Tooth Sensitivity: Causes and Things We Can Do

tooth sensitivity

First signs of tooth sensitivity are dental discomfort when applying cold on your teeth or if it hurts when you brush or floss. It is a painful experience, but luckily, there are a few causes that you can avoid if you want to win this battle successfully.

You Use Your Toothbrush Too Harshly

There are many cases when tooth sensitivity derives from using too much force when brushing. Gentle, circular gestures should do the trick and a toothbrush with softer bristles too. Being gentle on your teeth can help you avoid wearing down the layers your teeth need for protection and thus make way for cavity and gum infection. Once this happens, your entire mouth becomes sensitive to extreme hot or cold food and drinks, sticky or food containing acids, and an overall feeling of discomfort and pain.

You Often Eat Acidic Foods

As mentioned above, by disrupting the layers of your teeth, and by exposing the teeth nerves – you are prone to pain. Acidic foods can be especially damaging – kiwi, lemon, tomato sauce, etc. Simply avoid these foods, or consume them as rarely as possible.

You Grind Your Teeth

As a substance, the enamel on our teeth is one of the strongest in our entire body. Imagine, grinding can wear it down and, in time, lead to exposing the dentin. What does this mean? By exposing the dentin (the middle layer), you actually expose teeth nerves. One way to stop grinding is to purchase a mouthguard. Your dentist can help here.

You Use the Wrong Type of Toothpaste

A surprisingly high number of people don’t bother to choose the toothpaste they use daily carefully. This can be a big mistake, especially if you suffer from sensitive teeth. Go for brands that use natural ingredients, fewer chemicals in their formulas, and specially made to treat tooth sensitivity. Bear in mind that for opalescence tooth sensitivity is a no brainer and will surely prove useful. Additionally, remember to avoid harsh chemical agents at all costs.

You Have Got Gum Disease

An additional cause for tooth sensitivity is receding gums or gum disease. This can also come with age, most often when people don’t pay special attention to their dental health. If that is the case, or if gingivitis, for instance, is a problem – you should ask your dentist for a plan on how to treat the disease. Follow their advice, and you should be good as new in no time.
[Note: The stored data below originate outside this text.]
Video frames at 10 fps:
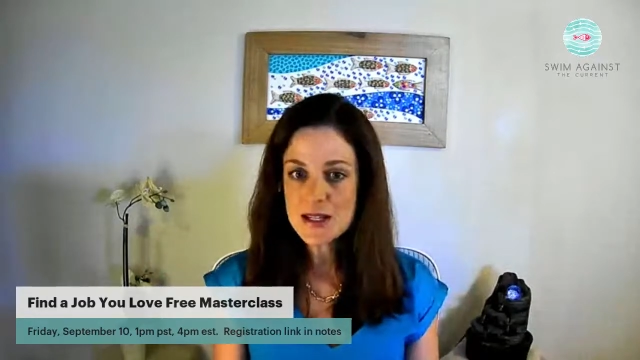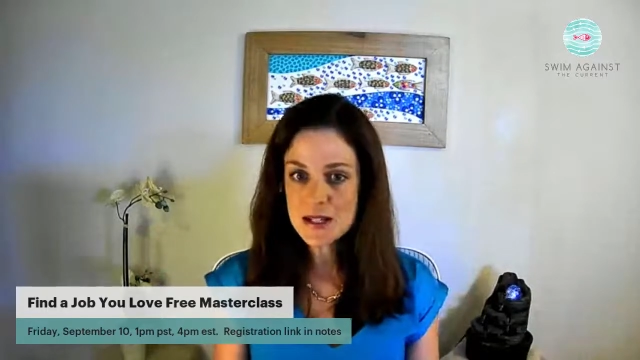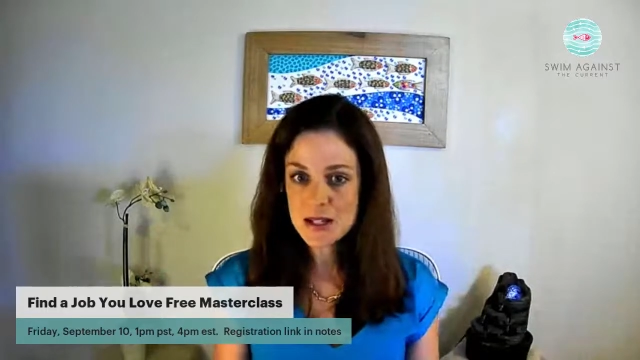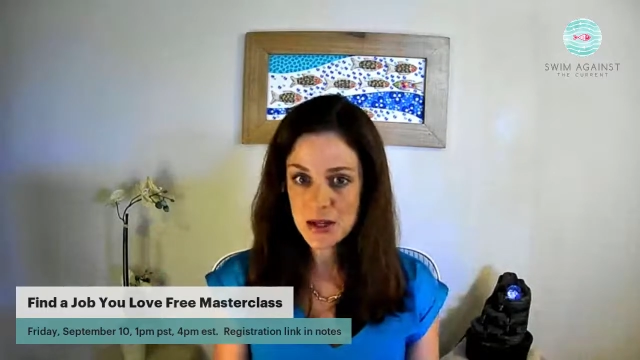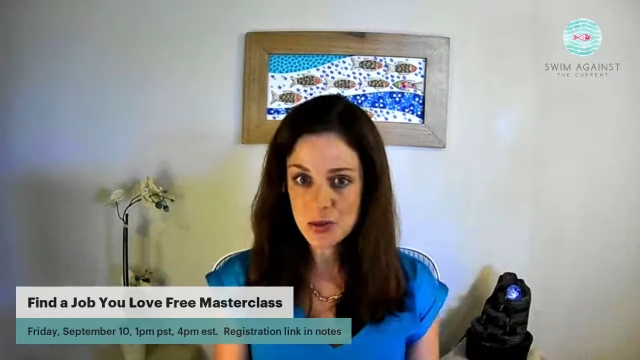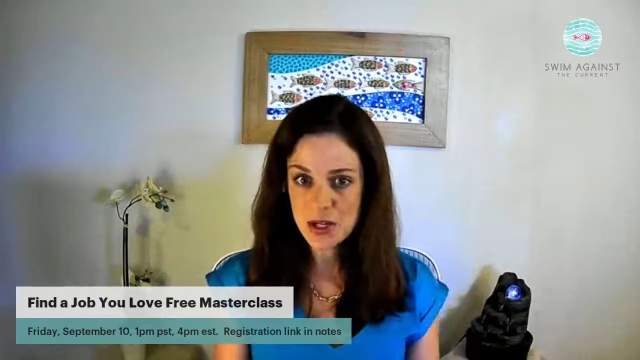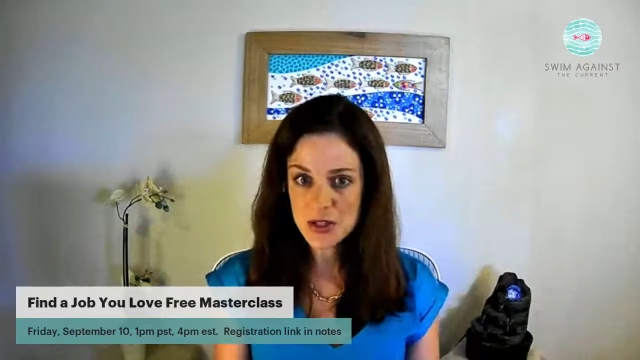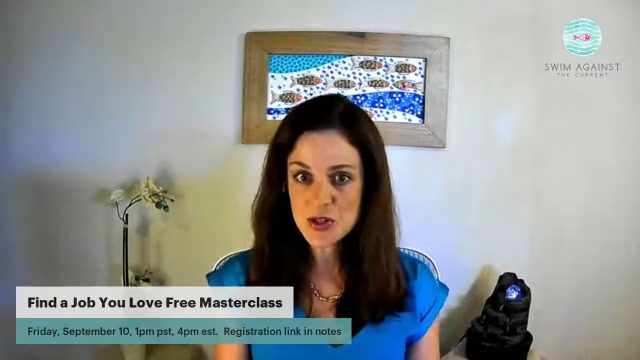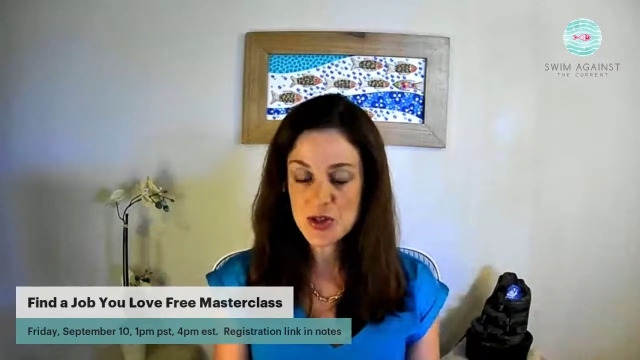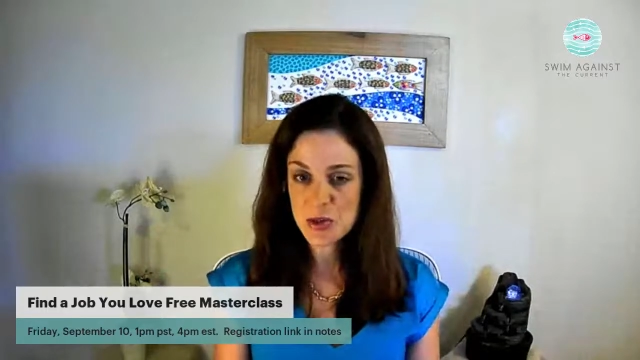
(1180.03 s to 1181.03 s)

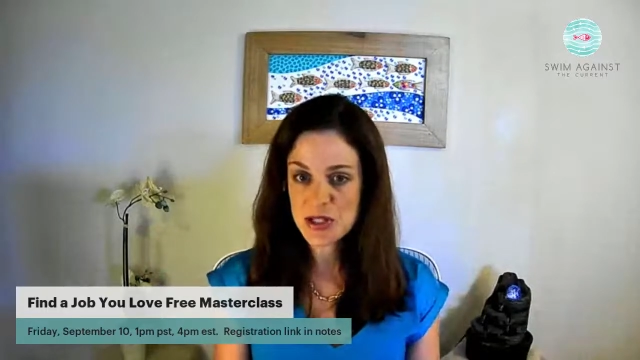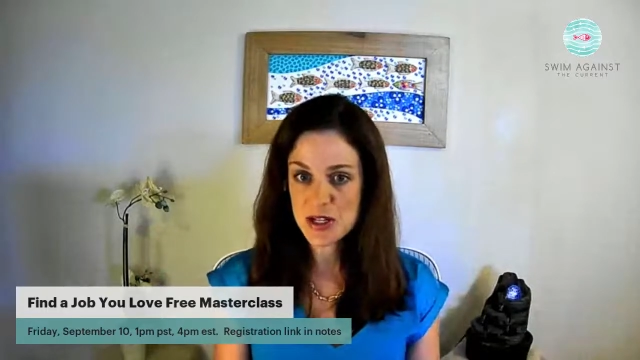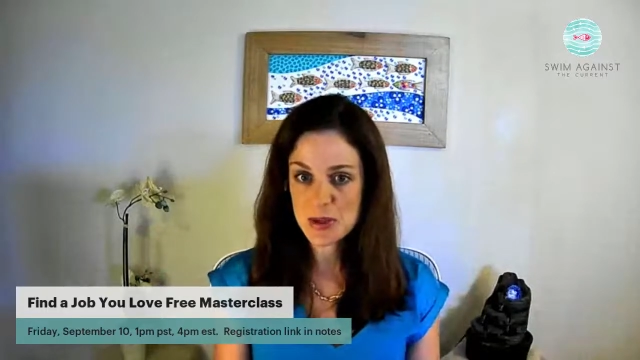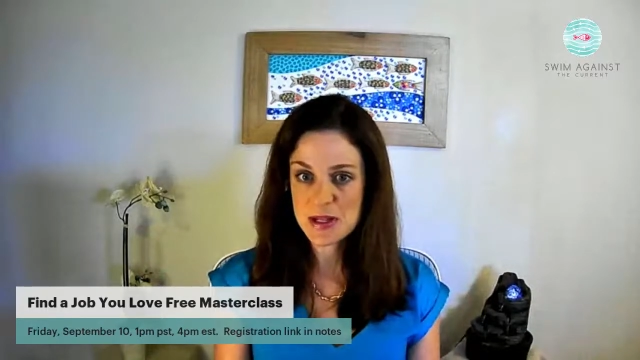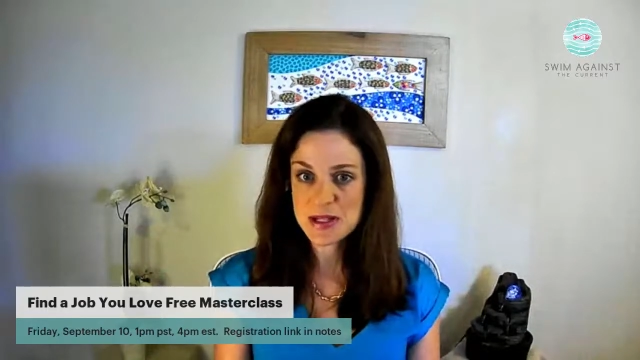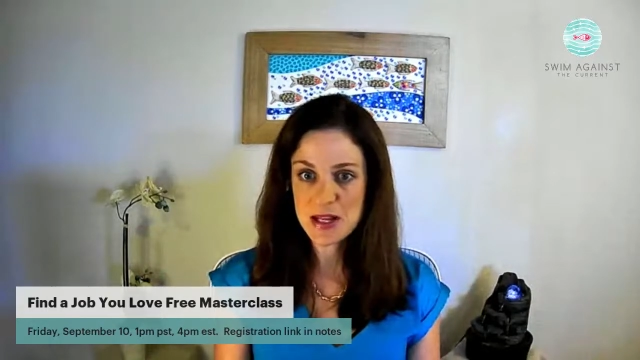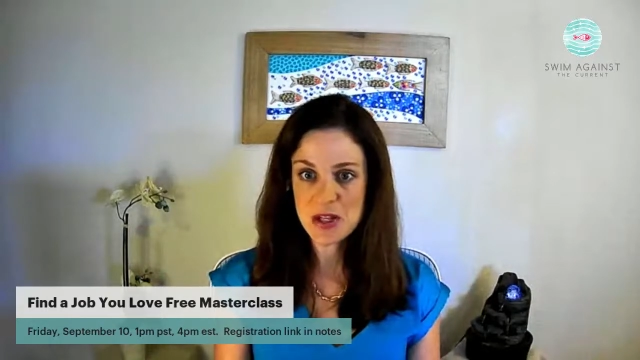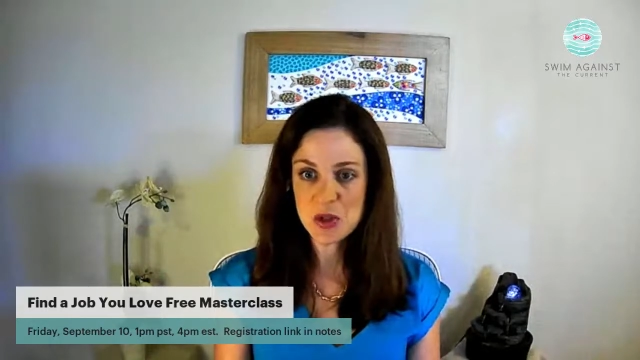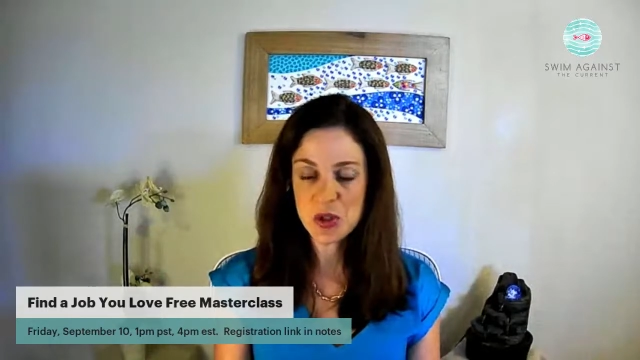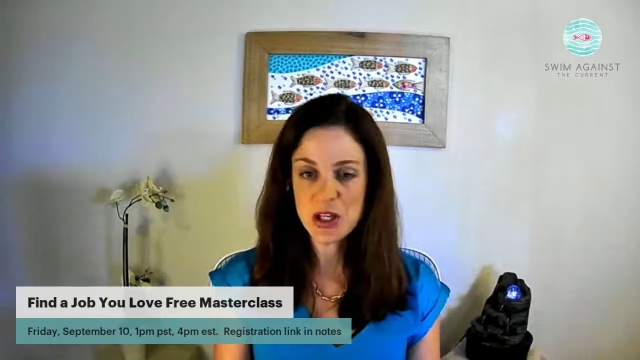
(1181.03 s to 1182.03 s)
Sandwich. So we talked about
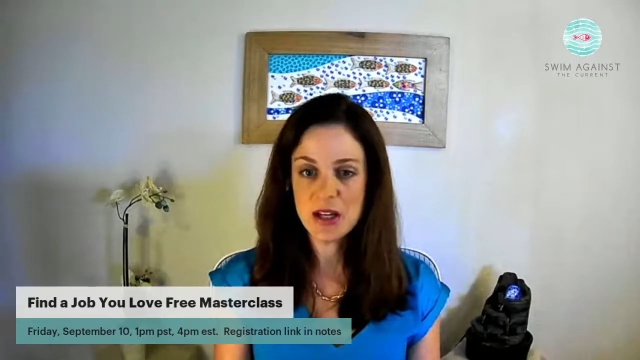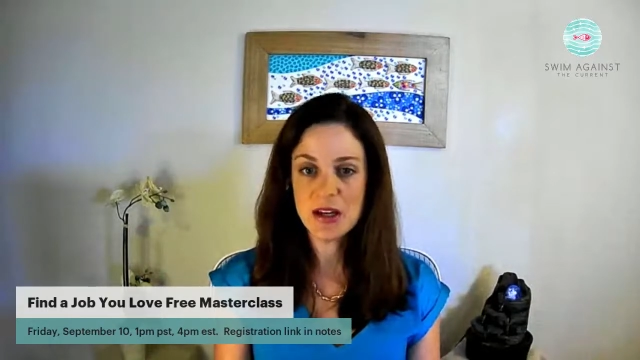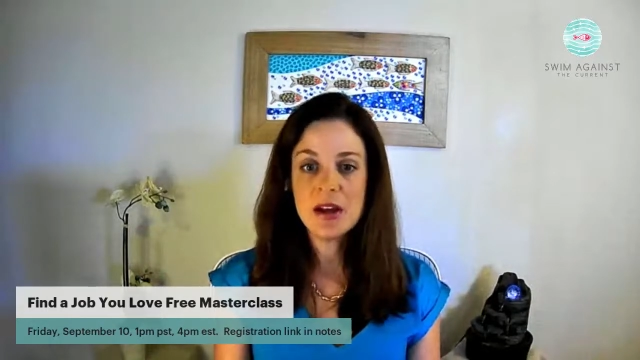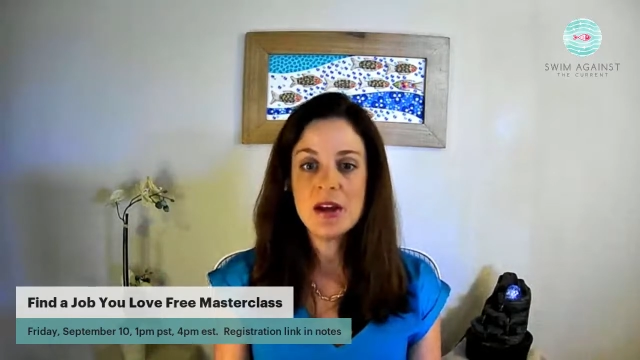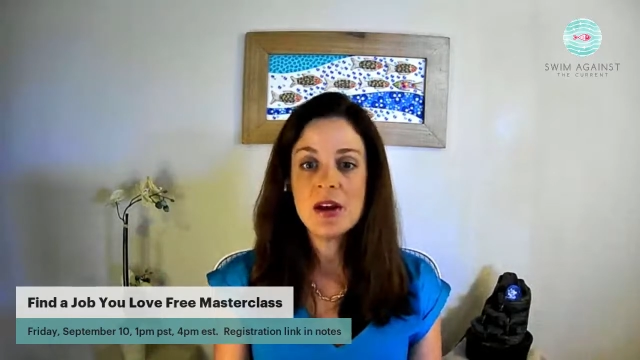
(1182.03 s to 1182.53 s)
scheduling.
You Suffer From Excessive Plaque

Plaque usually forms after eating. This is the main reason why we brush our teeth and floss. Well, if this whole procedure is not done right, excessive plaque accumulation can pose a problem and result in tooth sensitivity. This is due to the damages that plaque causes on the tooth enamel. Regular and good dental care on a daily basis should help avoid this painful scenario.
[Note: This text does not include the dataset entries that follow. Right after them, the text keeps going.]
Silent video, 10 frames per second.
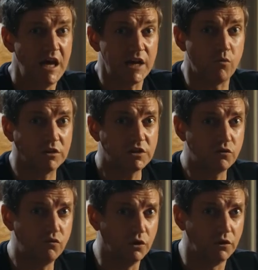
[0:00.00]
He wanted
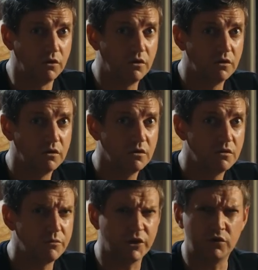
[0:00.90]
to run,
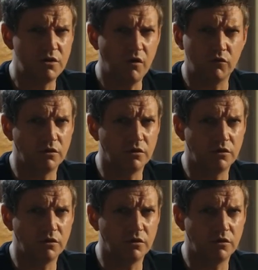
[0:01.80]
but he could not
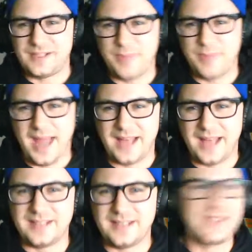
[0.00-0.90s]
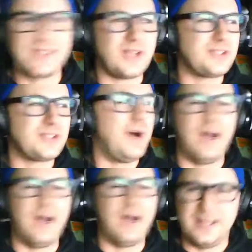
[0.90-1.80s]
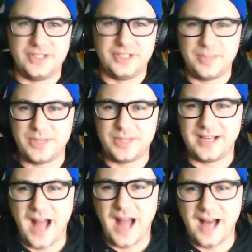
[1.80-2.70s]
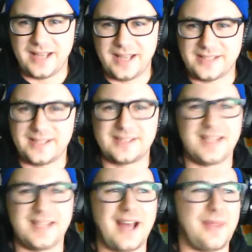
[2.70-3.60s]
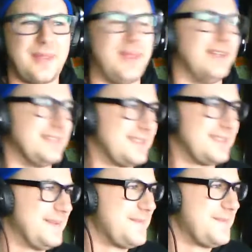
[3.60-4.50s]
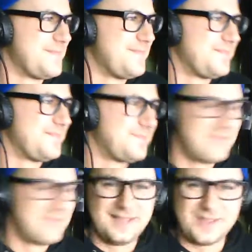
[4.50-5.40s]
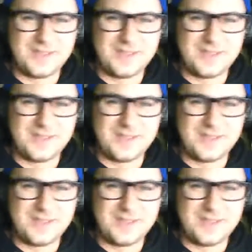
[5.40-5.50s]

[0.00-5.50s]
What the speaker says: band. It's also an Egyptian goddess. It's a lot of things. So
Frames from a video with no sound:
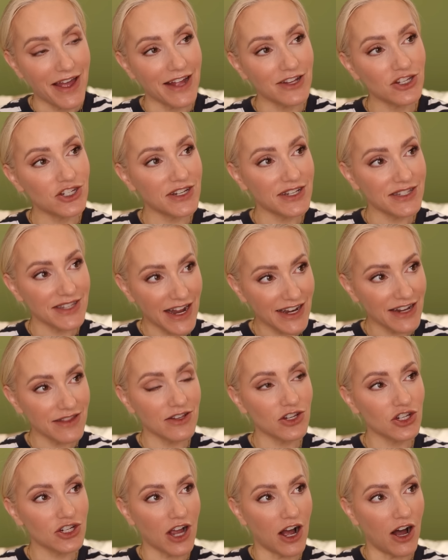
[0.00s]
And she said in
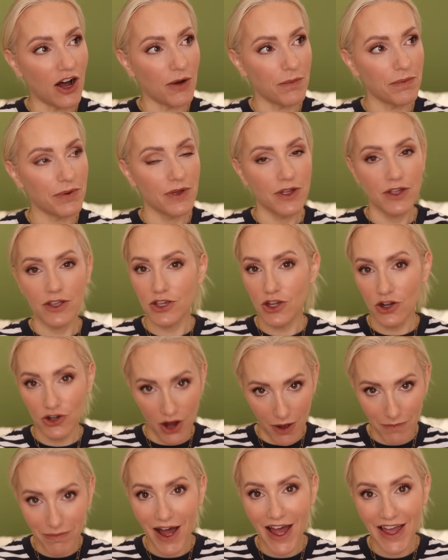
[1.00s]
the shop, "You're
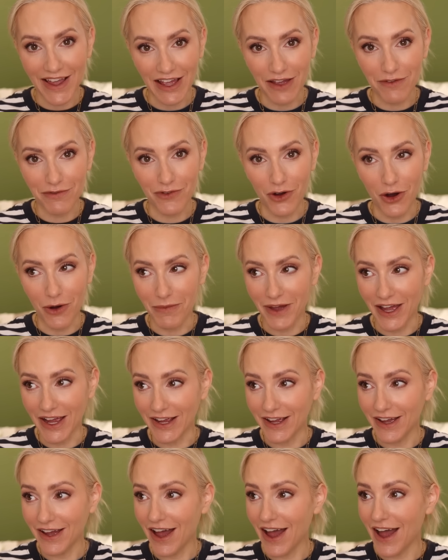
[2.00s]
not buying it for me."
You Have Cracked Tooth or Crown

A cracked tooth or crown has proven to be quite more painful than the usual tooth sensitivity. Again, consult your dentist for further treatment. You may get a cap, or maybe an extraction. Anything to help prevent the problem from getting worse.
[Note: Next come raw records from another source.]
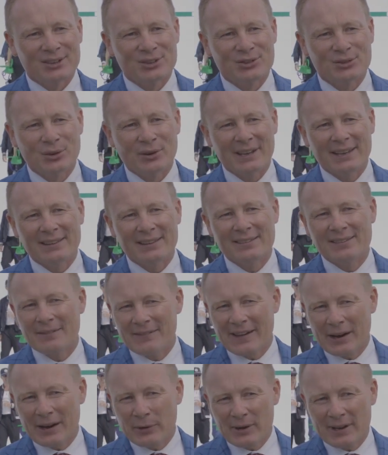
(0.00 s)
So it's a
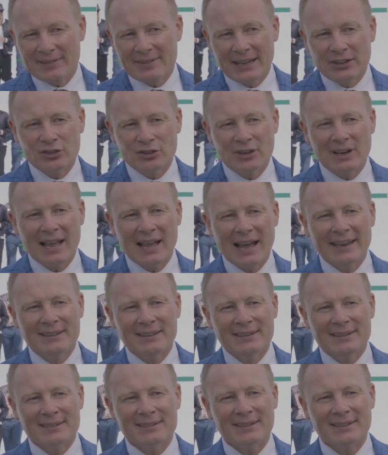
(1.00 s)
very essential
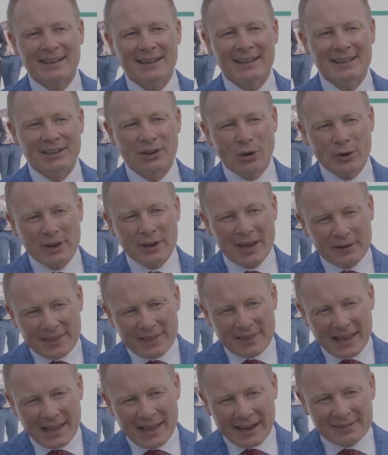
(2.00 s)
lines. Uh, you know, you
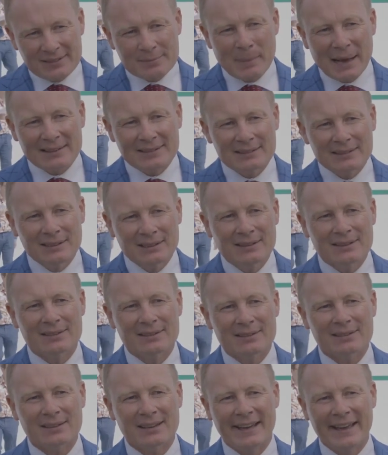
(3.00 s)
have nice
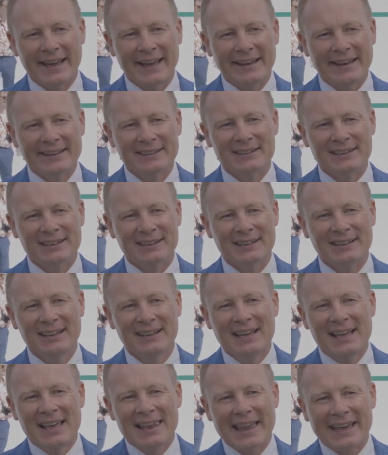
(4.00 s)
muscles, and uh,
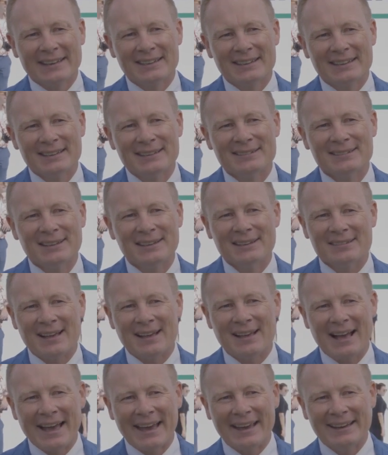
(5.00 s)
like this, the
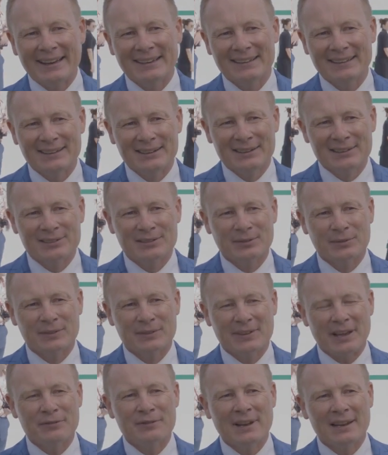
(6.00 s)
design is
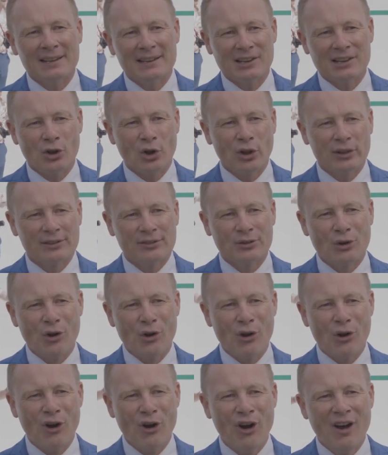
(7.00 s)
definitely
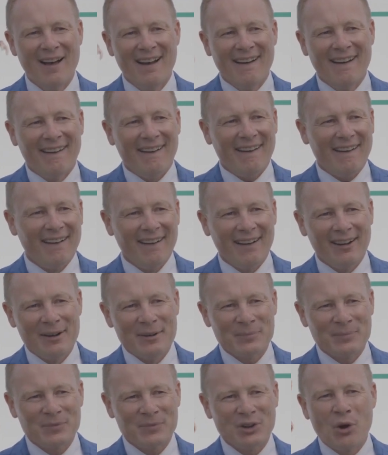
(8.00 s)
also,
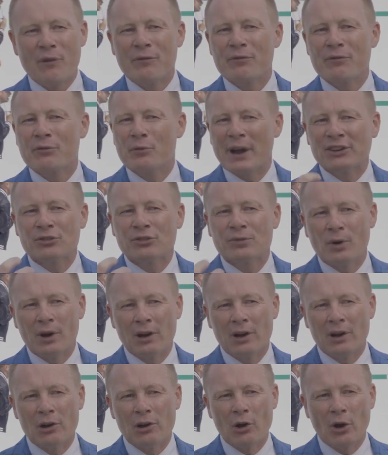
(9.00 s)
um, you know, fresh
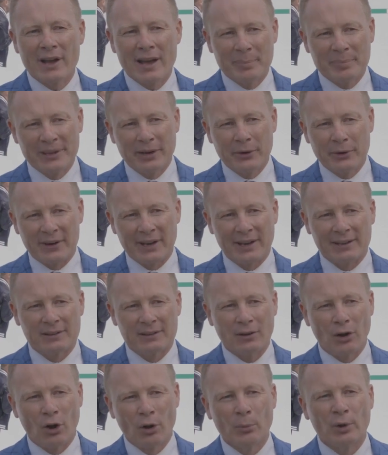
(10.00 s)
for a longer period,
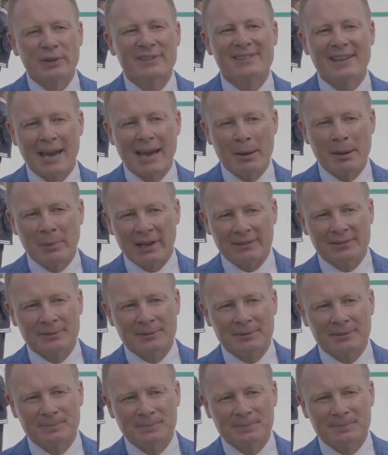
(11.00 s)
almost timeless.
You Suffer From a Sinus Infection

One of the various symptoms of sinus infection is discomfort and often pain in the teeth and jaw. If the sinuses are inflamed and they get full of pressure caused by the infection – it often results in compression of teeth nerve endings. Discomfort is almost guaranteed, so ask your doctor to check your sinuses and treat the condition as needed.

You Use Bleaching Products

Each and every one of us desires a pearly white smile – but it should never cost you your health. Please don’t overdo it. Whitening strips or invasive procedures can damage your teeth and result in tooth sensitivity. In many cases, once people stop using bleaching products, their sensitivity levels drop, and they see the difference after a short period of time.

Symptoms You Shouldn’t Ignore

Dentists and other health professionals are here to offer a solution, and even though there are plenty of things to do at home, there are some instances where you must ask for additional help. Here are some:

  • Toothache that goes on for more than two days (48 hours)
  • Sharp pain that you haven’t experienced before, and it does not seem to pass
  • A strong headache or migraine that extends to your mouth
  • A high fever that is timely connected to your toothache


It is important to know that in most cases, tooth sensitivity is a treatable condition. It can be as simple as using a toothpaste made for sensitive teeth. If that is not enough, you can always rely on your dentist. You should do everything in your power to have a healthy and regular oral care, and don’t ignore signs of things getting worse.